TO DO:
Apart from the images, the records below need to be copied exactly.

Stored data
BEGIN
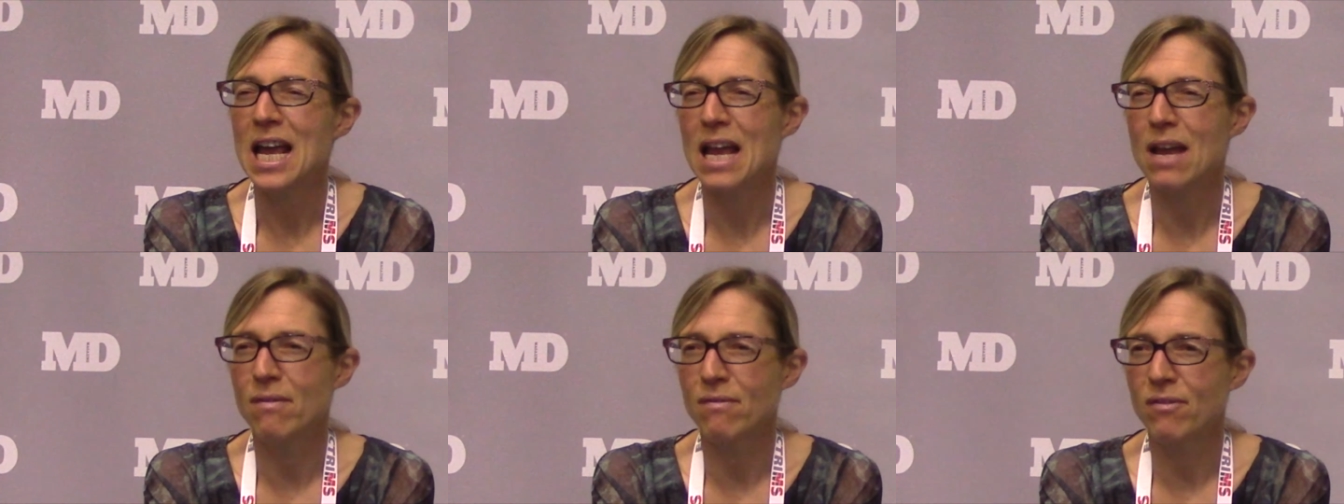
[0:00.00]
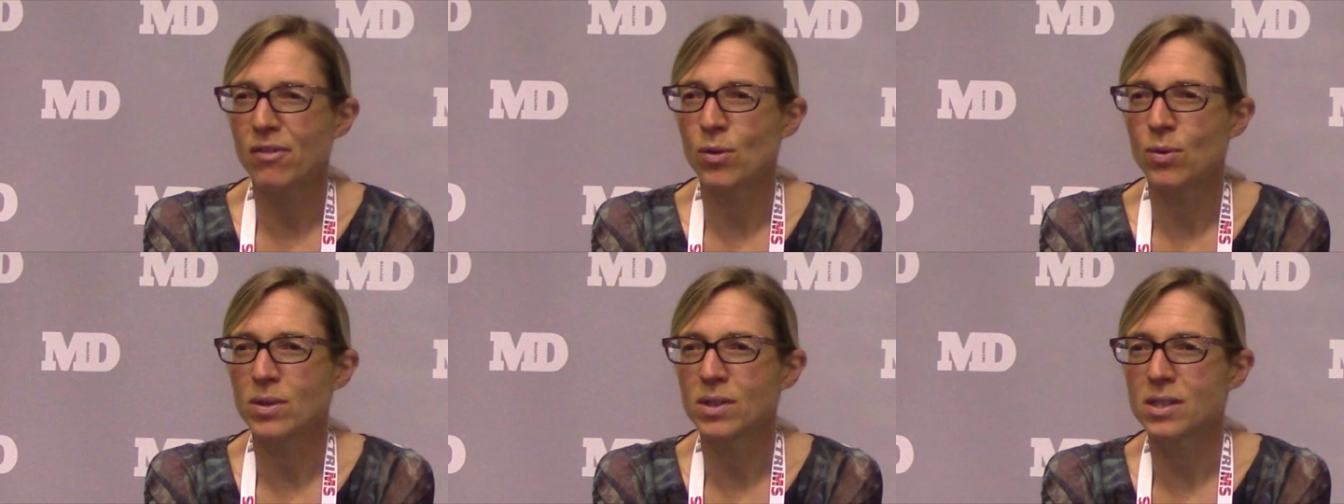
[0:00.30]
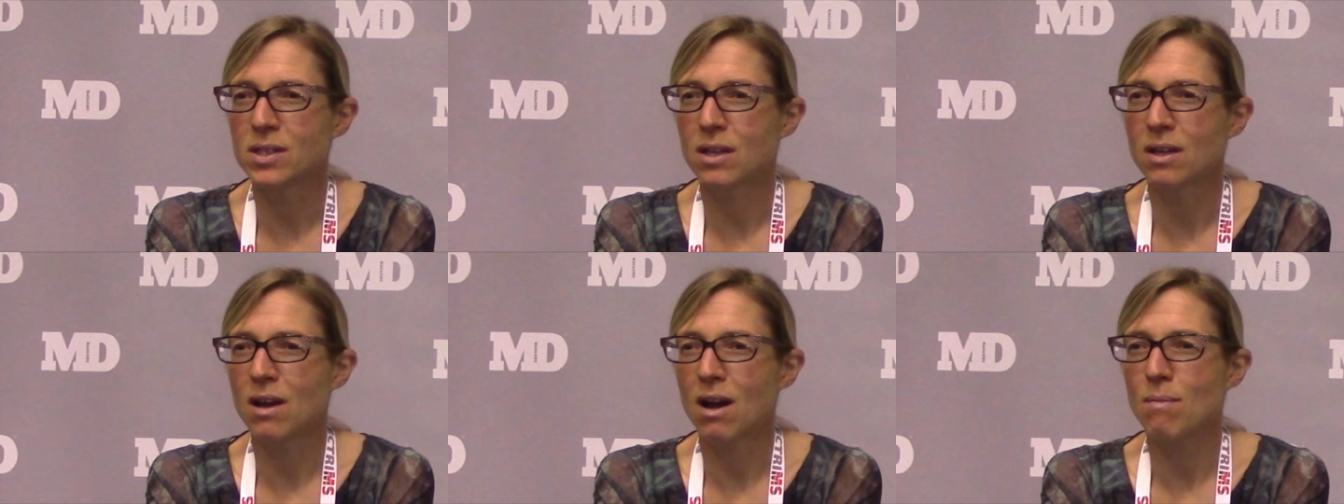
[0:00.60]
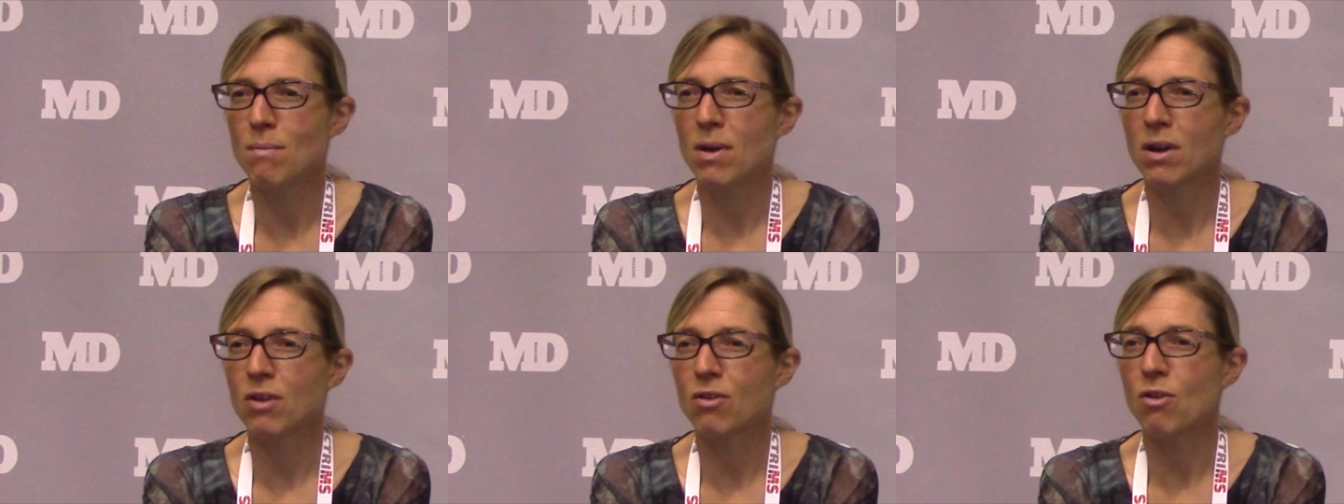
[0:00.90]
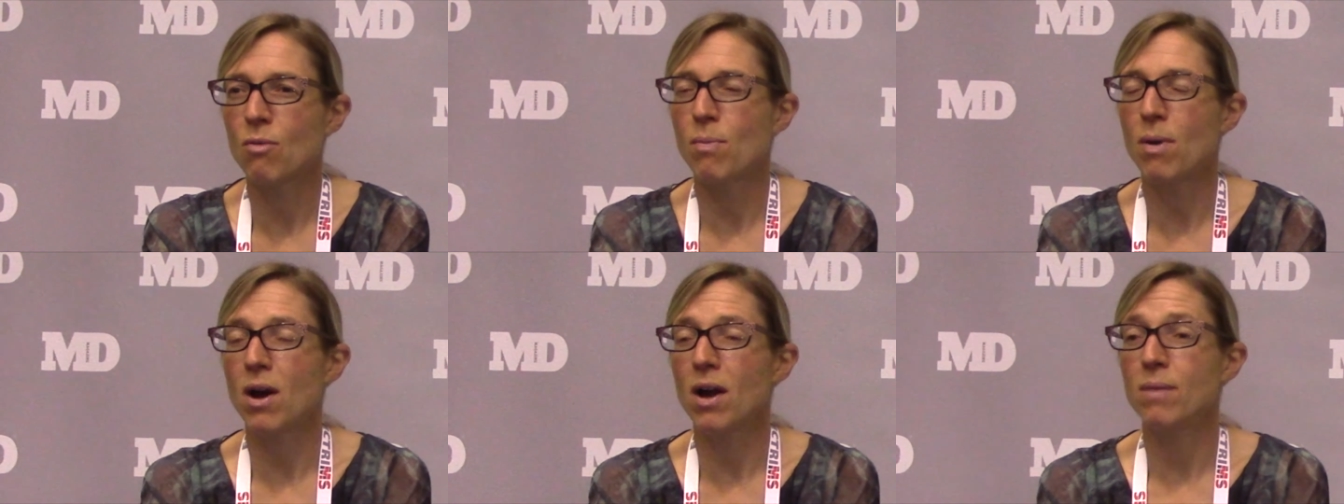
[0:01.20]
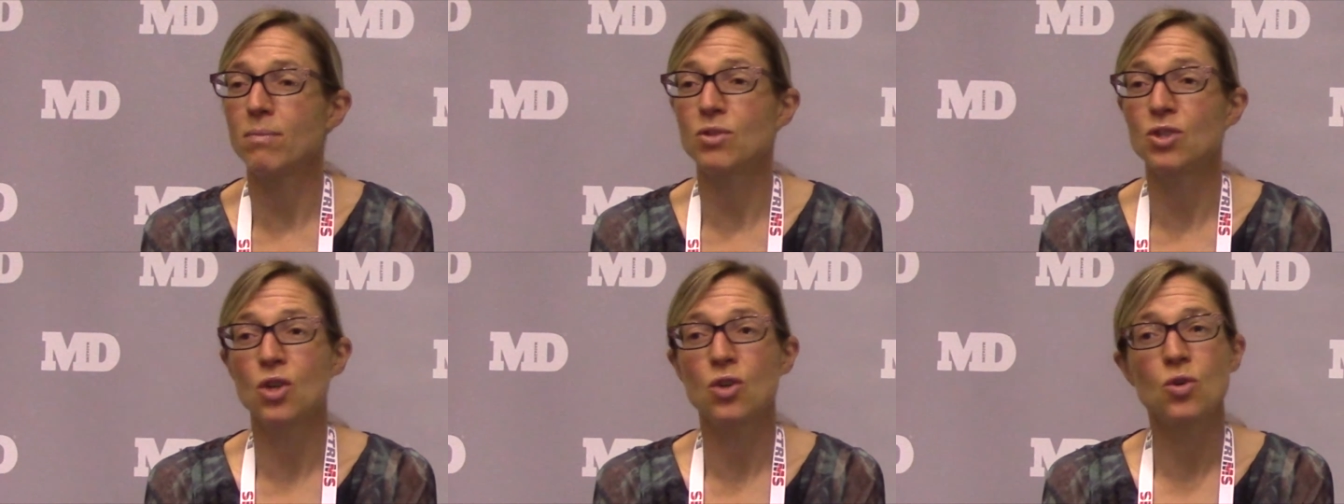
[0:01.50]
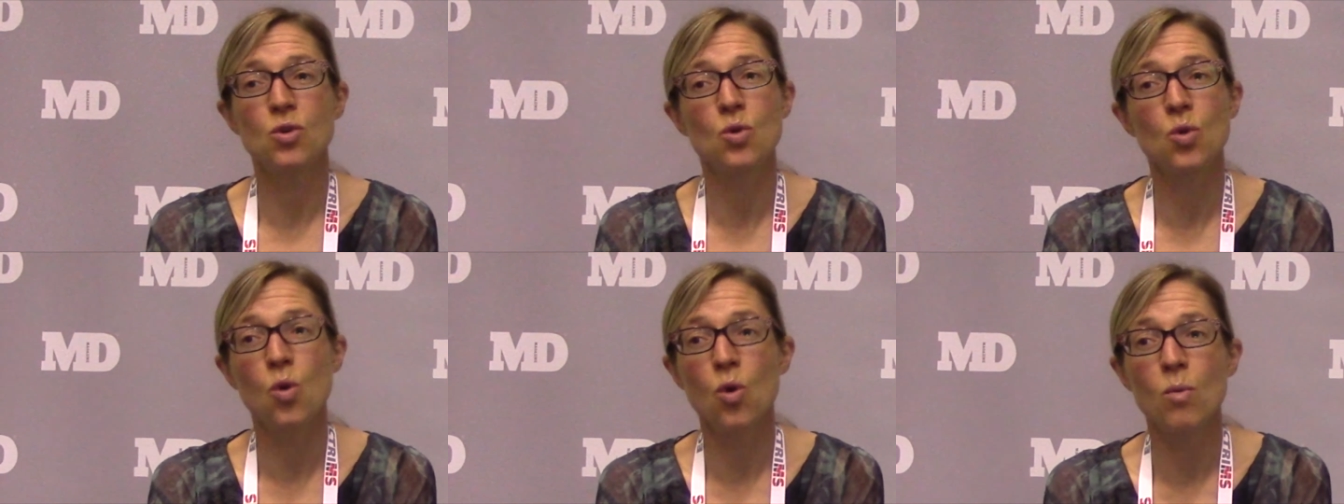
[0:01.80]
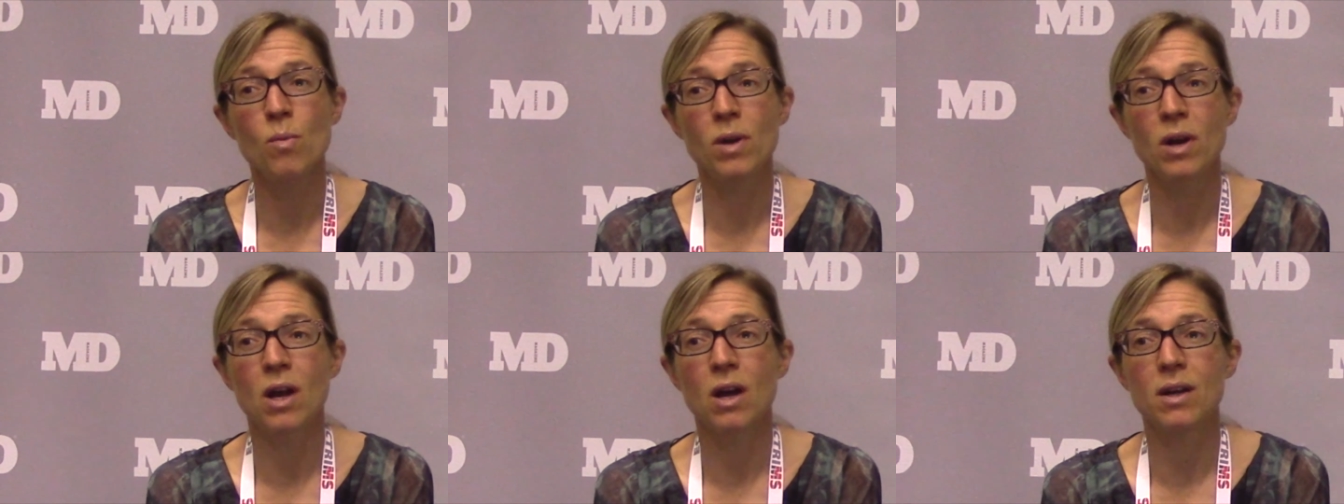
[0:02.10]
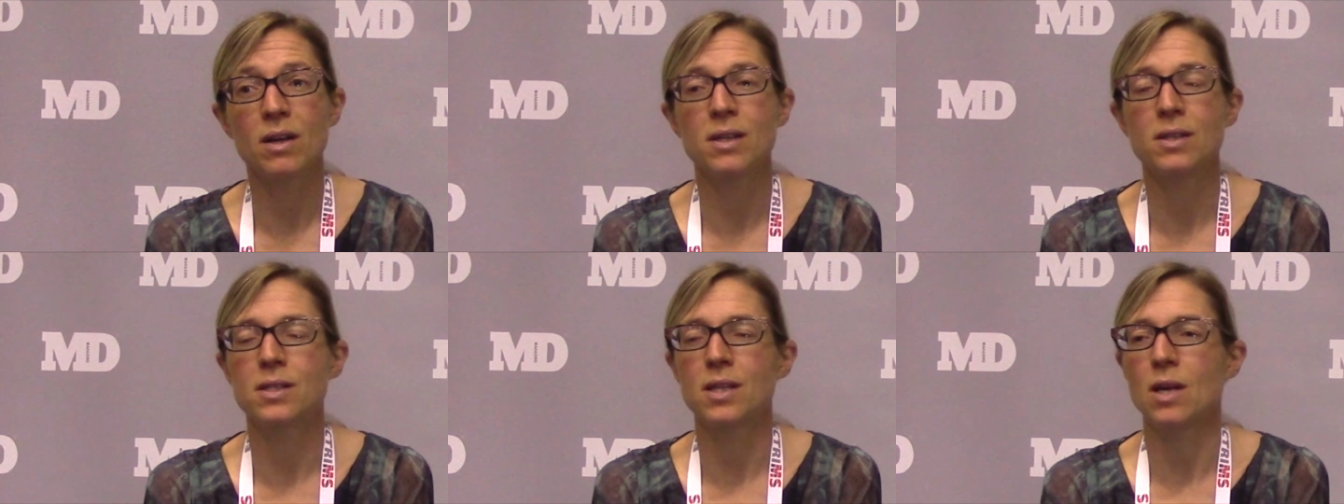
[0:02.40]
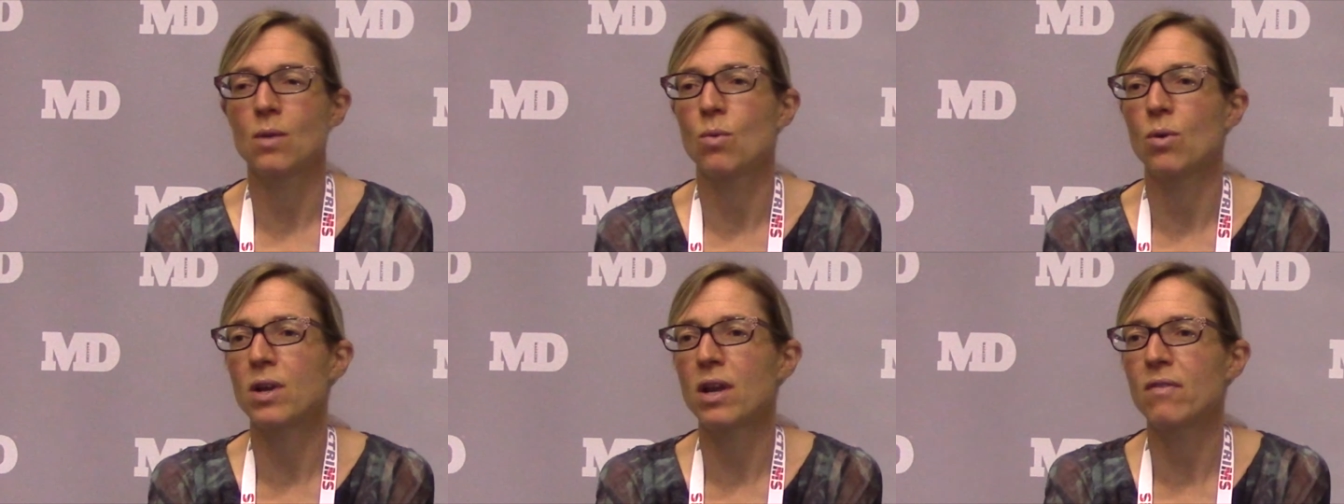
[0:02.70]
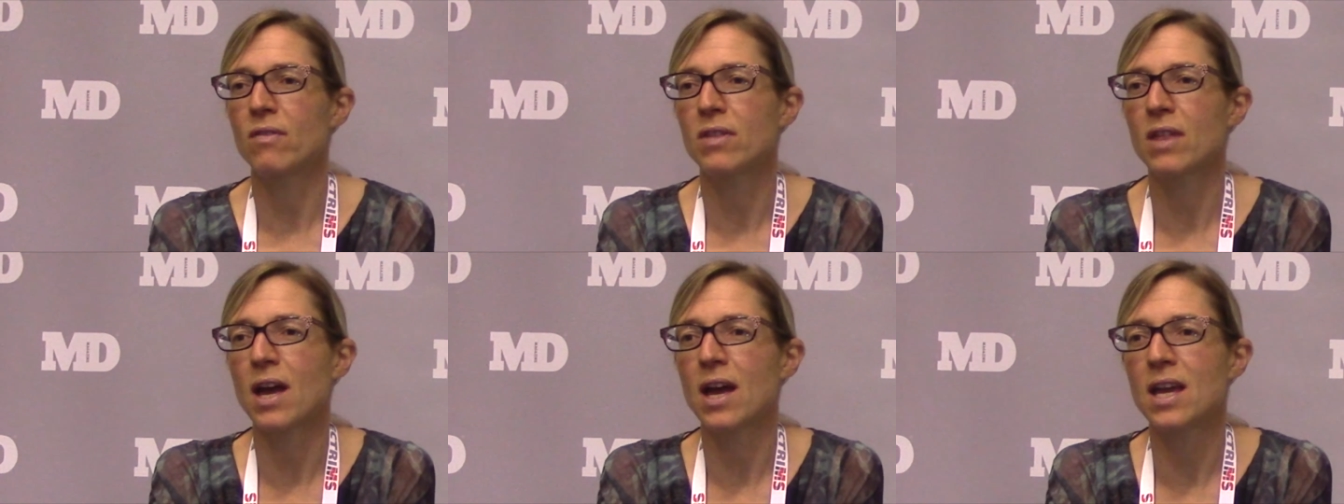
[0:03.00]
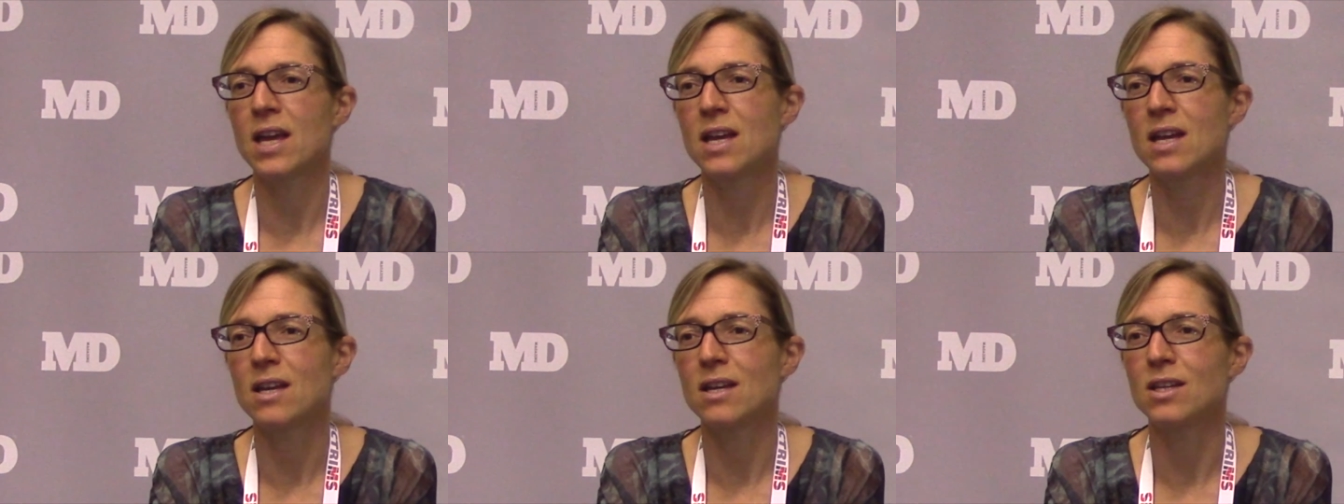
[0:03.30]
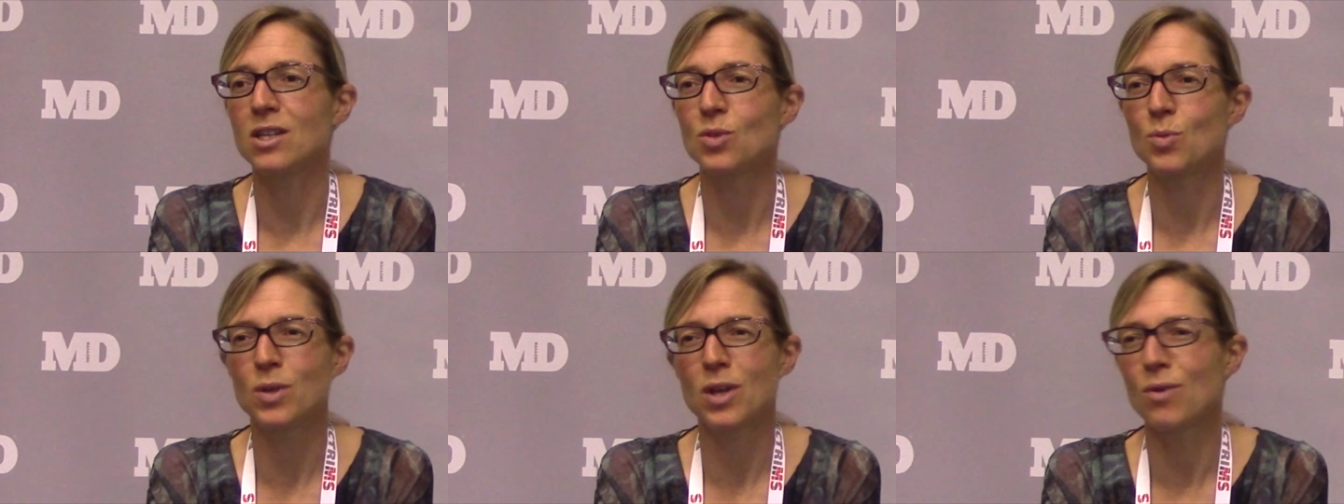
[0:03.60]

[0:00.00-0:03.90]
influence the gut microbiome to normalize it, whatever that is?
END
COMPLETED EXERCISE:
[0:00.00]
[0:00.30]
[0:00.60]
[0:00.90]
[0:01.20]
[0:01.50]
[0:01.80]
[0:02.10]
[0:02.40]
[0:02.70]
[0:03.00]
[0:03.30]
[0:03.60]

[0:00.00-0:03.90]
influence the gut microbiome to normalize it, whatever that is?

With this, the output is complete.